**TRY IT**
Below are records; print only the lines from the line containing "[00:00:06.20]" to the end, both included, reproduced exactly and without the pictures.

Collected data entries:
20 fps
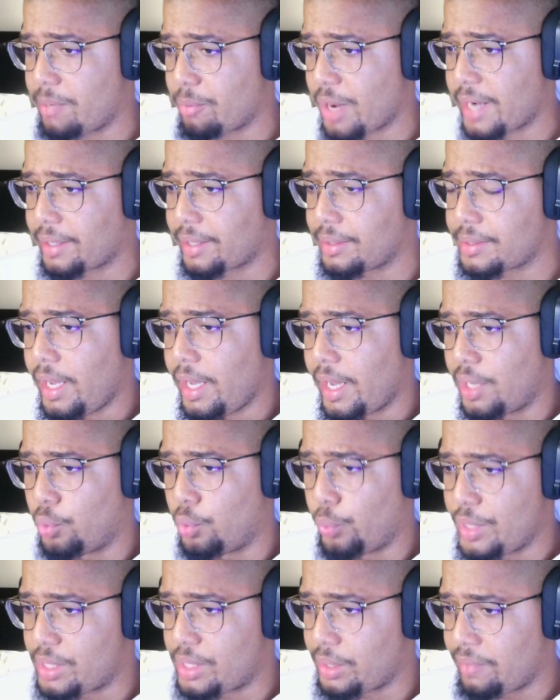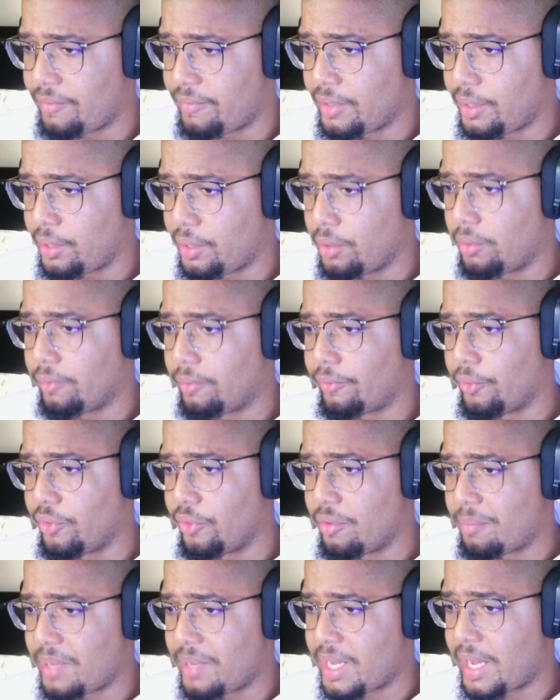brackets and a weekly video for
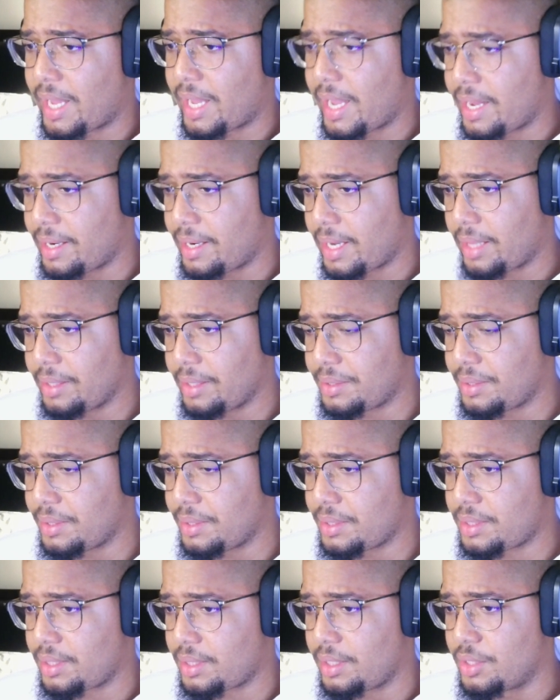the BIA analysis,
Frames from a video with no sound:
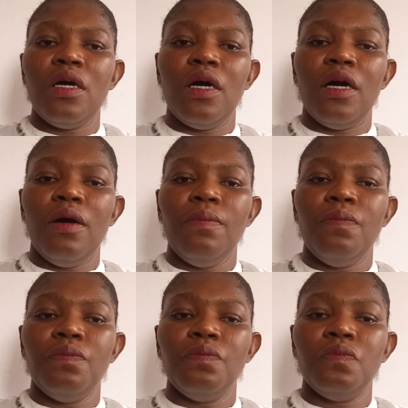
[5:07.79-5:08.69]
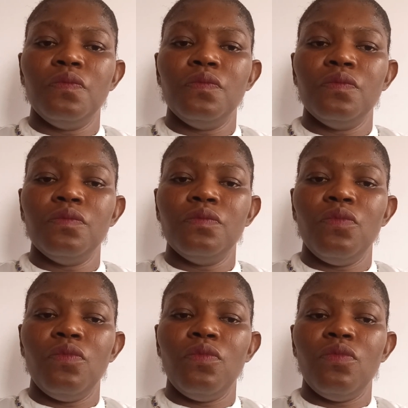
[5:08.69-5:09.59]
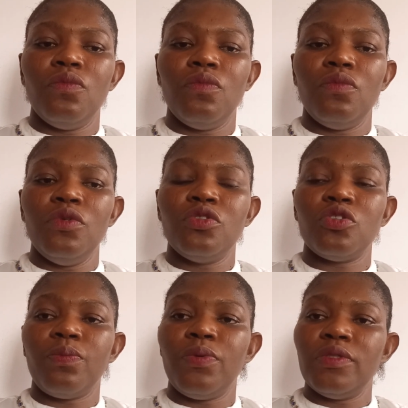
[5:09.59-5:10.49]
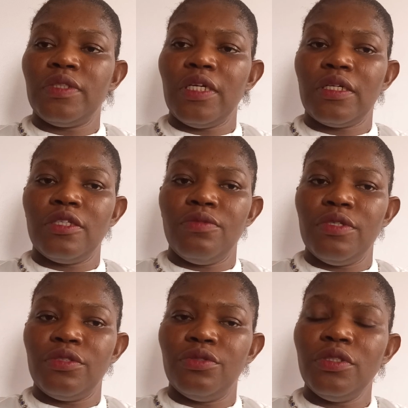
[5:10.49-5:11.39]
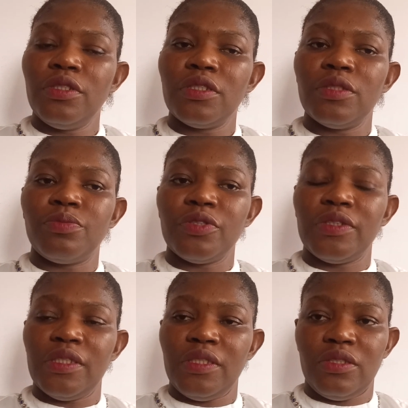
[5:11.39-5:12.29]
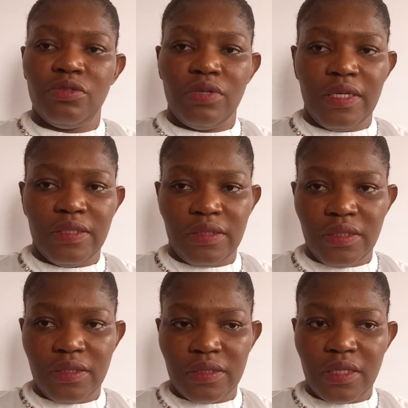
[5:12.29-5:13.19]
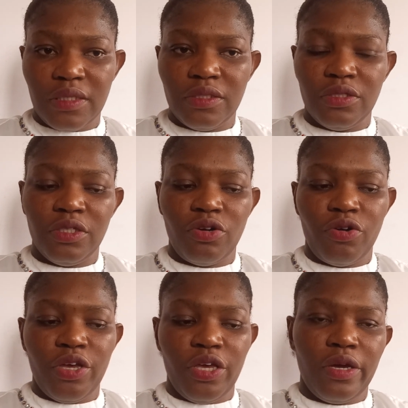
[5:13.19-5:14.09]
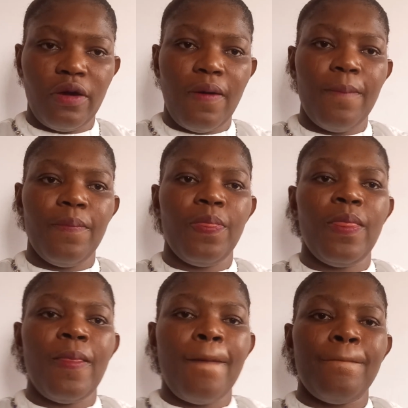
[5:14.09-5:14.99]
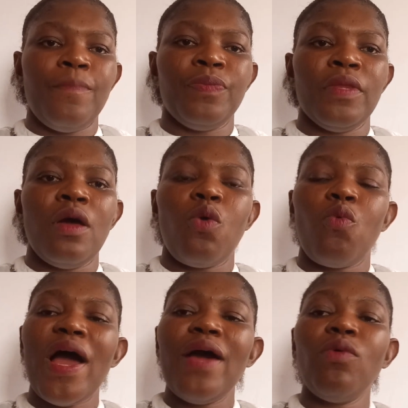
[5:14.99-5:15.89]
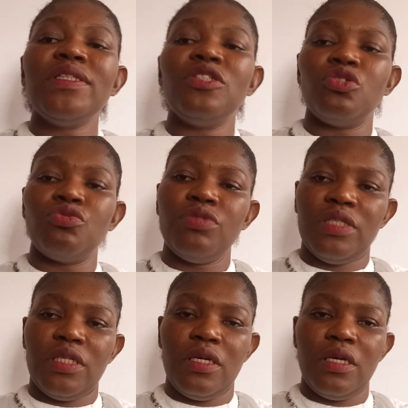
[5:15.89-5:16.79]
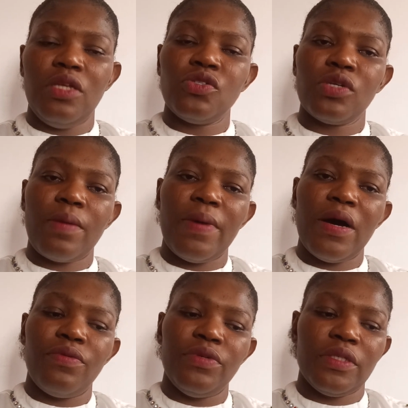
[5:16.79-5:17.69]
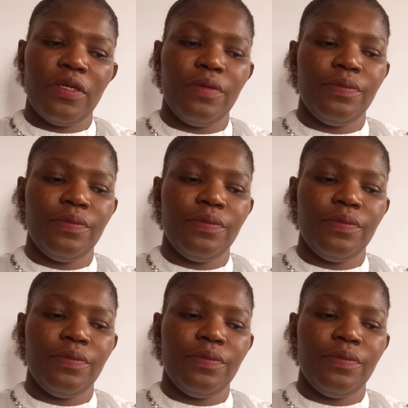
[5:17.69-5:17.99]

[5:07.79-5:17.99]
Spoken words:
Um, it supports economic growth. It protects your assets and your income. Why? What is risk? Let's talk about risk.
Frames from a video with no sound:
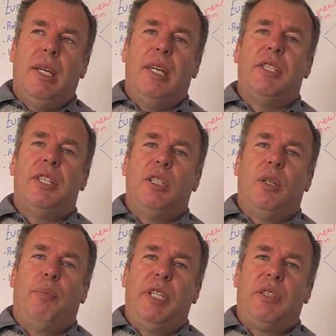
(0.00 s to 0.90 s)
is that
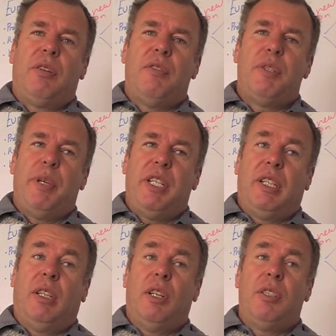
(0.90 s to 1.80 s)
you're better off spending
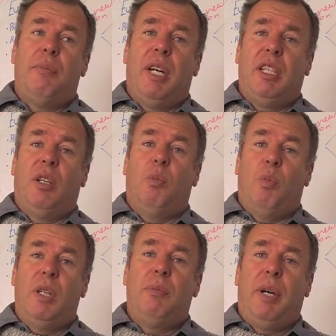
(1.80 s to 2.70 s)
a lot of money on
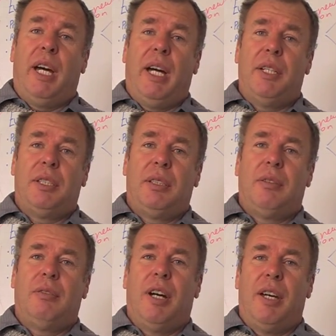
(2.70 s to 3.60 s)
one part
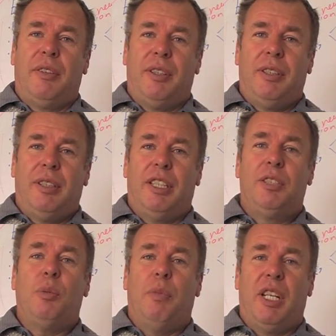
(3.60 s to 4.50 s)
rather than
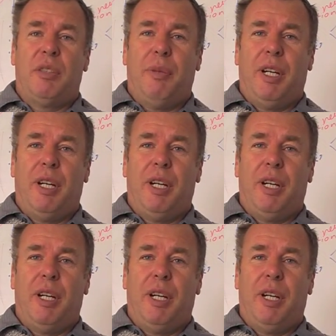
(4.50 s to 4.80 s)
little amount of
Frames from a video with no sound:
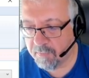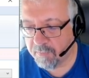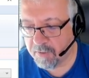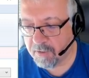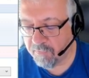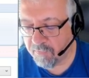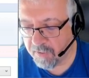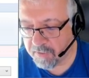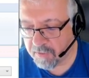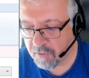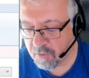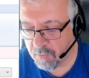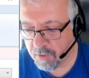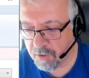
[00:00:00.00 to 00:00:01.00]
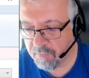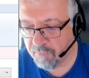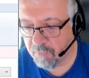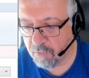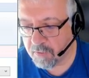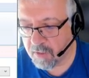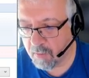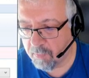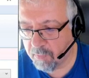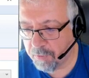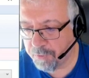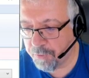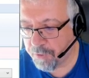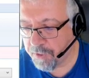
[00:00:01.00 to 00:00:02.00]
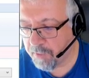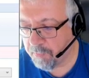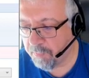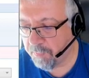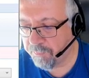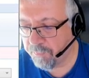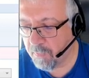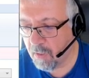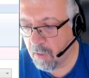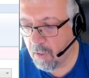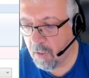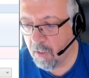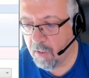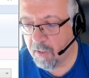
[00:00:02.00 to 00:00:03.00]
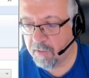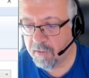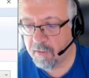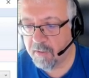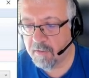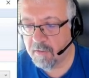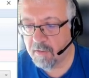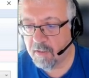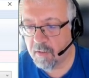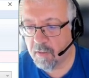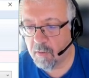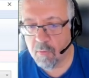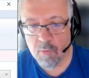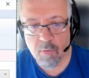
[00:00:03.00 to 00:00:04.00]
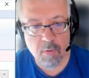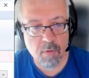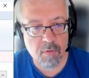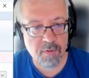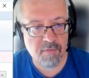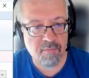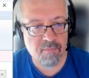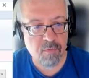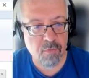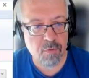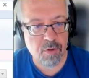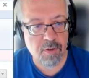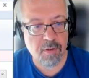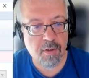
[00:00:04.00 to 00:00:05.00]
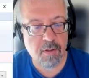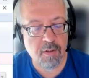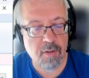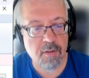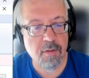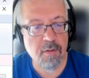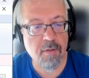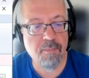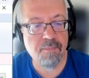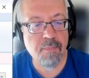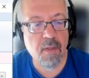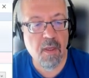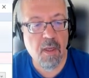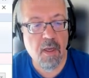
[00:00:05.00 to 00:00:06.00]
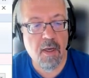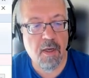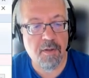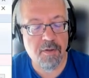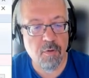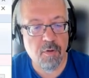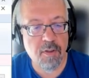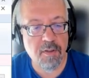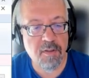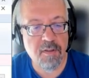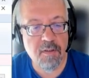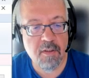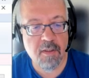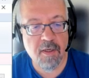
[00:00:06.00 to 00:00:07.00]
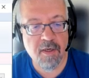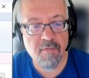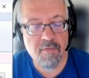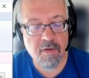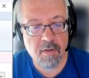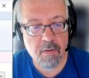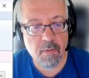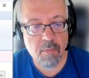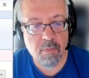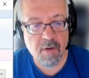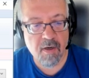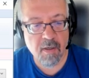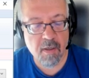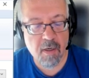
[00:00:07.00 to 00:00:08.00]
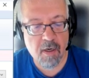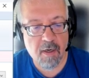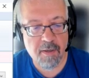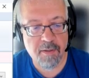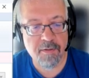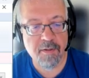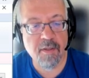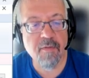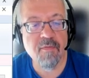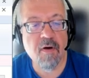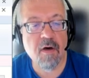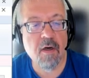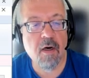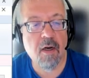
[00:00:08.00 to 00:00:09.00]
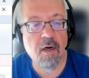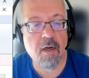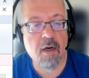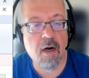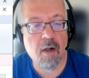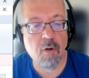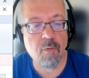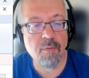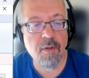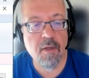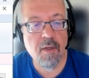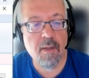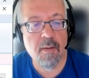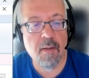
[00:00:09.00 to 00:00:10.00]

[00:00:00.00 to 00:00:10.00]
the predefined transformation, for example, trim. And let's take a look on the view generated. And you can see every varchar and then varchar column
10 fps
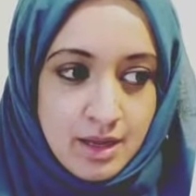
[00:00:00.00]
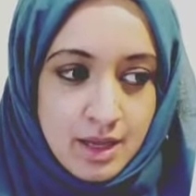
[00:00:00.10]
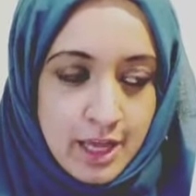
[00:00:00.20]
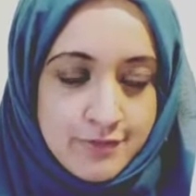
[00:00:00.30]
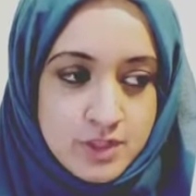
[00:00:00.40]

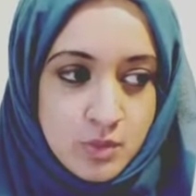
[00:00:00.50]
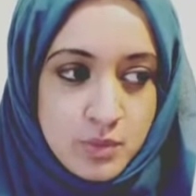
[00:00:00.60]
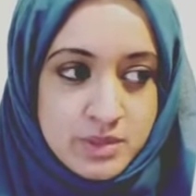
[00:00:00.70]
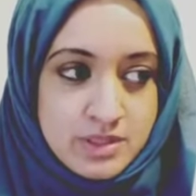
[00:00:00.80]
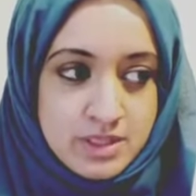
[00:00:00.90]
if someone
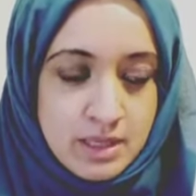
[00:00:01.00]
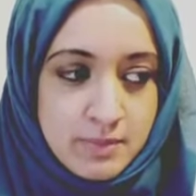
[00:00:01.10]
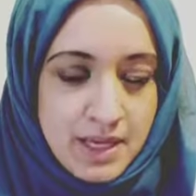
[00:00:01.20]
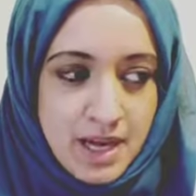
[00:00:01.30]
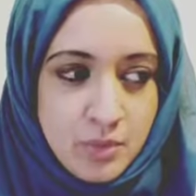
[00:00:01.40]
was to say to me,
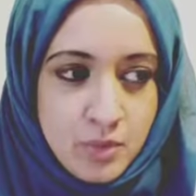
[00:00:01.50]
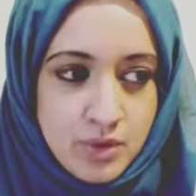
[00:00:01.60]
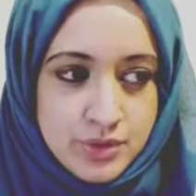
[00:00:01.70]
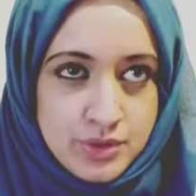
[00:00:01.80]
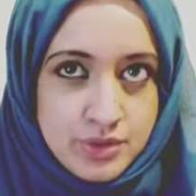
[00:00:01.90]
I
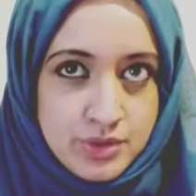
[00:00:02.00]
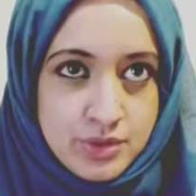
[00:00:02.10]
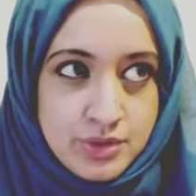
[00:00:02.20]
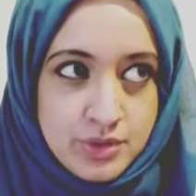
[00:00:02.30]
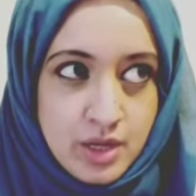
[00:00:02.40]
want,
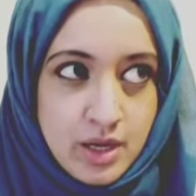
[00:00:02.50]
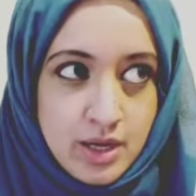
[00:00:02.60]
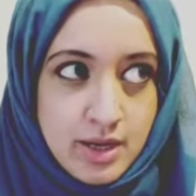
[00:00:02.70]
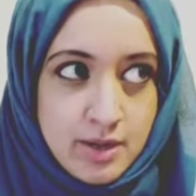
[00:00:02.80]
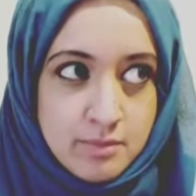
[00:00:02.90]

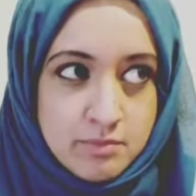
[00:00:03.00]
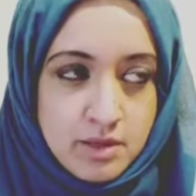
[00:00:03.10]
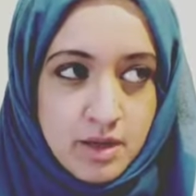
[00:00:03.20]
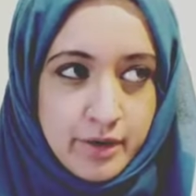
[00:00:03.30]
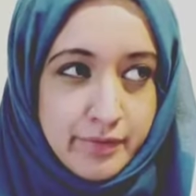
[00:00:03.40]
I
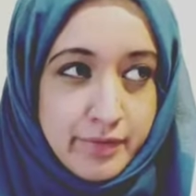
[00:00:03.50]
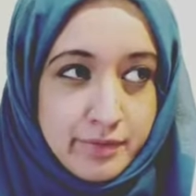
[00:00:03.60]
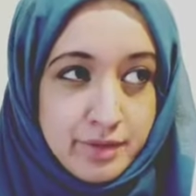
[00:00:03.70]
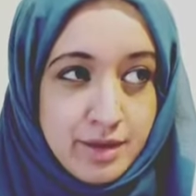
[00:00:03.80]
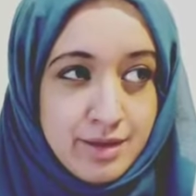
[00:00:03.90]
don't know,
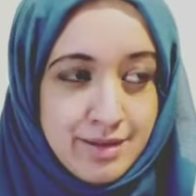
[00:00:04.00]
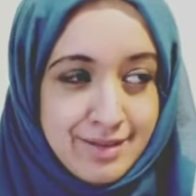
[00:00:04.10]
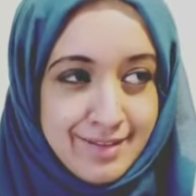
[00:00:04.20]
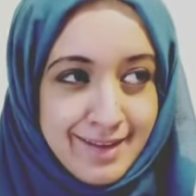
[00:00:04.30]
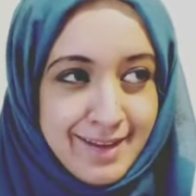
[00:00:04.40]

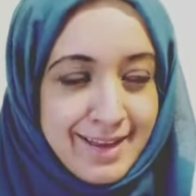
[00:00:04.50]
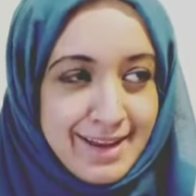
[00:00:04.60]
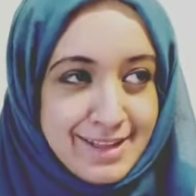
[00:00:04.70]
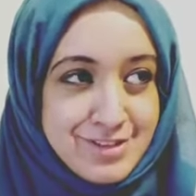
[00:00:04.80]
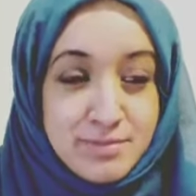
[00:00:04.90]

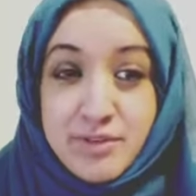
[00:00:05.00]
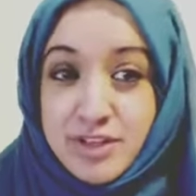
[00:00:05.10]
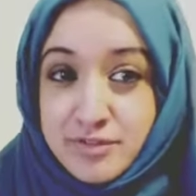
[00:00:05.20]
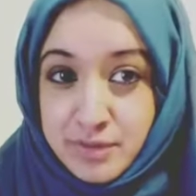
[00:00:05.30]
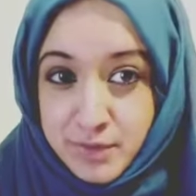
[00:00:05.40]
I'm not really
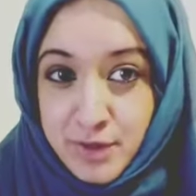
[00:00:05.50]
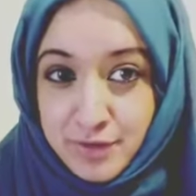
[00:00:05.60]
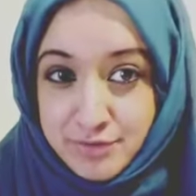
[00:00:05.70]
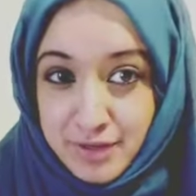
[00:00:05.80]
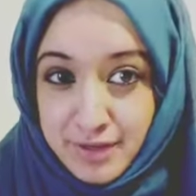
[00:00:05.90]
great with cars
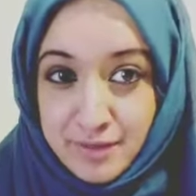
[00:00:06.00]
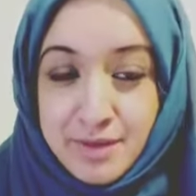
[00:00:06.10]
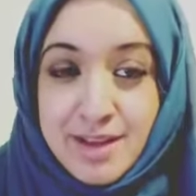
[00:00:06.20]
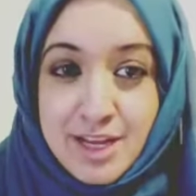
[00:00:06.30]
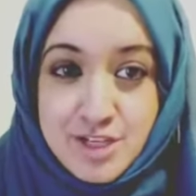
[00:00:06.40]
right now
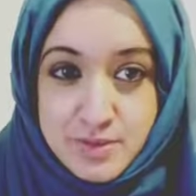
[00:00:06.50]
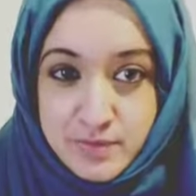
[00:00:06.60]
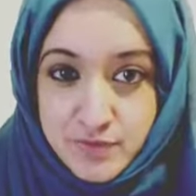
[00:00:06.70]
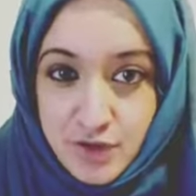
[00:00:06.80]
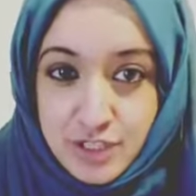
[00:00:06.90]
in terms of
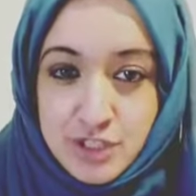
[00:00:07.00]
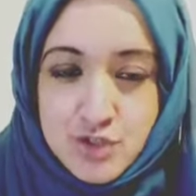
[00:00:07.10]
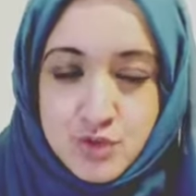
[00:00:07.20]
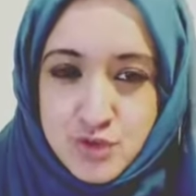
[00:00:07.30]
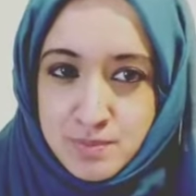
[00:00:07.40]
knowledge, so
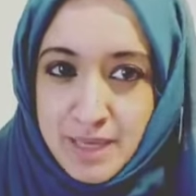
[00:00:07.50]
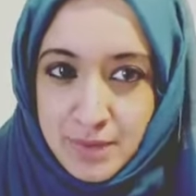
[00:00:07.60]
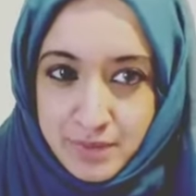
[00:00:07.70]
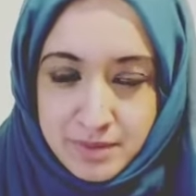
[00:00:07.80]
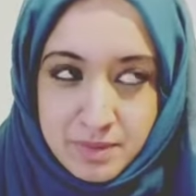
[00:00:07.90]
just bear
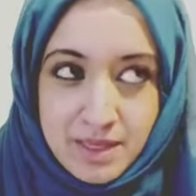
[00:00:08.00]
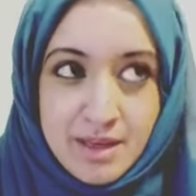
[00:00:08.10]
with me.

**EXERCISE OUTPUT**
[00:00:06.20]
[00:00:06.30]
[00:00:06.40]
right now
[00:00:06.50]
[00:00:06.60]
[00:00:06.70]
[00:00:06.80]
[00:00:06.90]
in terms of
[00:00:07.00]
[00:00:07.10]
[00:00:07.20]
[00:00:07.30]
[00:00:07.40]
knowledge, so
[00:00:07.50]
[00:00:07.60]
[00:00:07.70]
[00:00:07.80]
[00:00:07.90]
just bear
[00:00:08.00]
[00:00:08.10]
with me.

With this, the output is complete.